WORK ORDER: Give back each entry unchanged, minus pictures.
--- DATA LISTING ---
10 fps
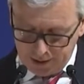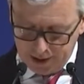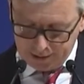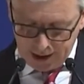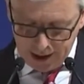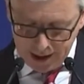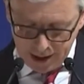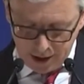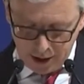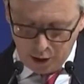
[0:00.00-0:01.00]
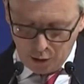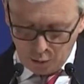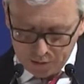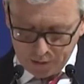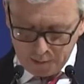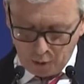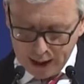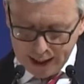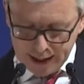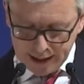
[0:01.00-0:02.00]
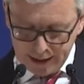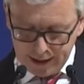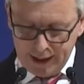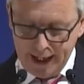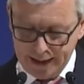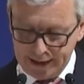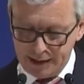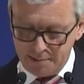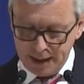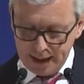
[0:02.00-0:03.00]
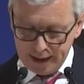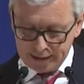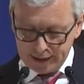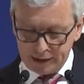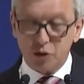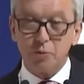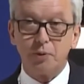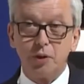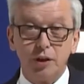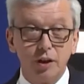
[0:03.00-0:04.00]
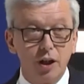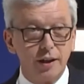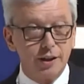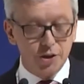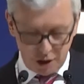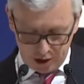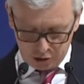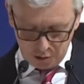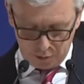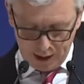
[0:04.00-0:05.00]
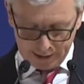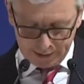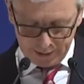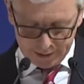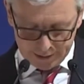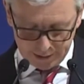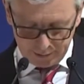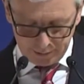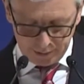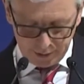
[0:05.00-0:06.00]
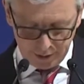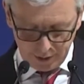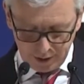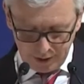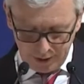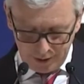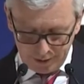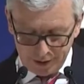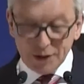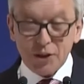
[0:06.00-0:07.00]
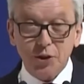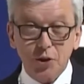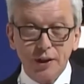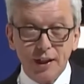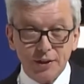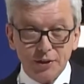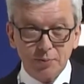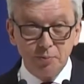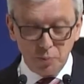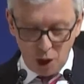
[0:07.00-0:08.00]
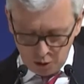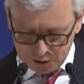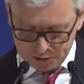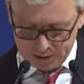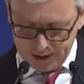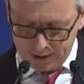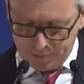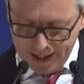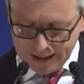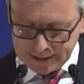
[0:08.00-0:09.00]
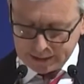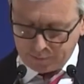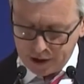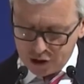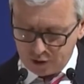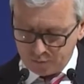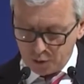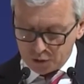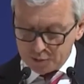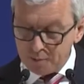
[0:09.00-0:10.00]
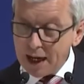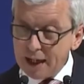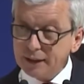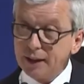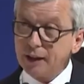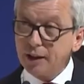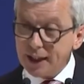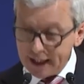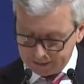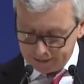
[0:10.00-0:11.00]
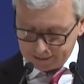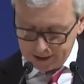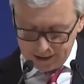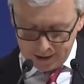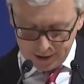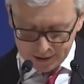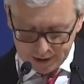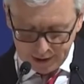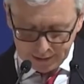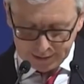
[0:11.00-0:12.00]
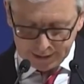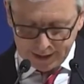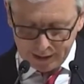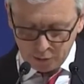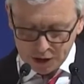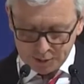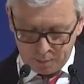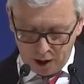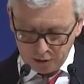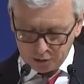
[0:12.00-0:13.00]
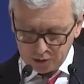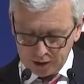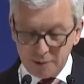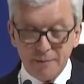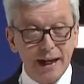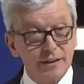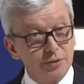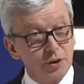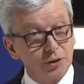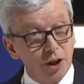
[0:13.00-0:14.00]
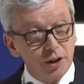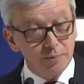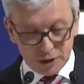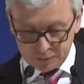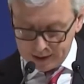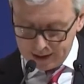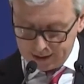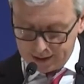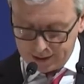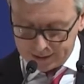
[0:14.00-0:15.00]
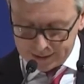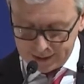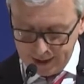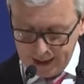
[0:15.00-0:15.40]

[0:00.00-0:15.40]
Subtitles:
A tire with a brain and the ability to put knowledge into practice. This is Goodyear's most advanced vision for smart, connected tires that can respond to the demands of autonomous vehicles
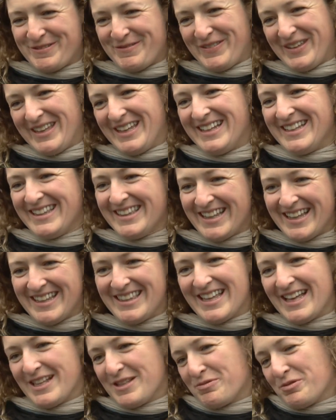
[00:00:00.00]
for me, and
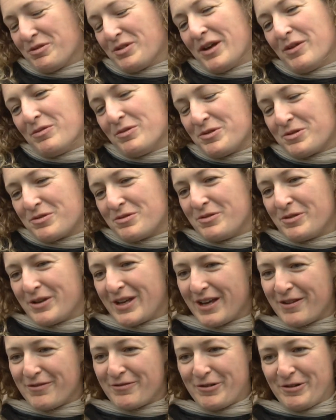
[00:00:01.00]
that's what I was
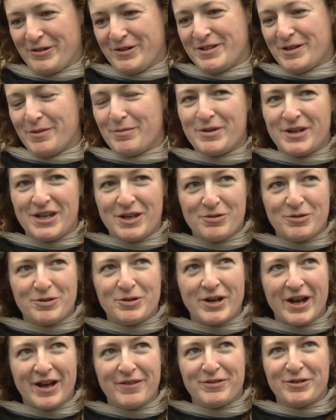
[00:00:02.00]
looking for, somebody who
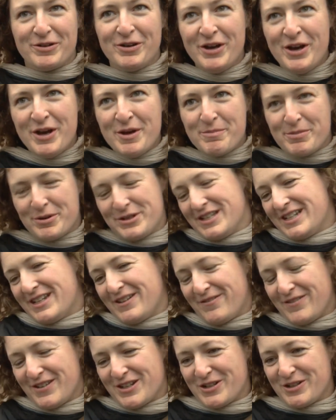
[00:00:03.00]
could have a
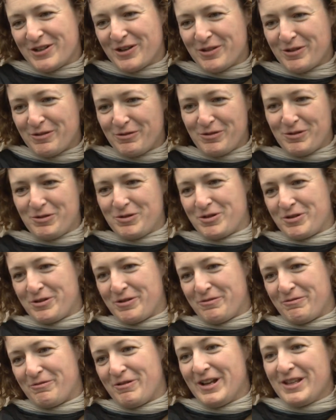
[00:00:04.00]
positive vision on the future
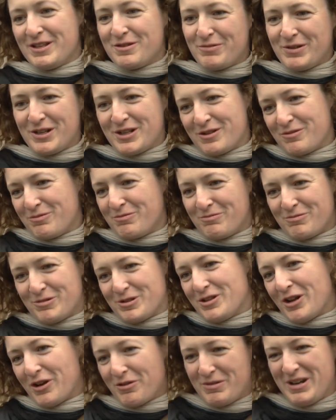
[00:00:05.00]
of France, which
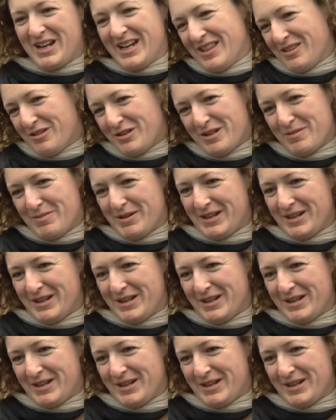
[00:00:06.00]
was not really in the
---
TASK SOLUTION:
10 fps
[0:00.00-0:01.00]
[0:01.00-0:02.00]
[0:02.00-0:03.00]
[0:03.00-0:04.00]
[0:04.00-0:05.00]
[0:05.00-0:06.00]
[0:06.00-0:07.00]
[0:07.00-0:08.00]
[0:08.00-0:09.00]
[0:09.00-0:10.00]
[0:10.00-0:11.00]
[0:11.00-0:12.00]
[0:12.00-0:13.00]
[0:13.00-0:14.00]
[0:14.00-0:15.00]
[0:15.00-0:15.40]

[0:00.00-0:15.40]
Subtitles:
A tire with a brain and the ability to put knowledge into practice. This is Goodyear's most advanced vision for smart, connected tires that can respond to the demands of autonomous vehicles
[00:00:00.00]
for me, and
[00:00:01.00]
that's what I was
[00:00:02.00]
looking for, somebody who
[00:00:03.00]
could have a
[00:00:04.00]
positive vision on the future
[00:00:05.00]
of France, which
[00:00:06.00]
was not really in the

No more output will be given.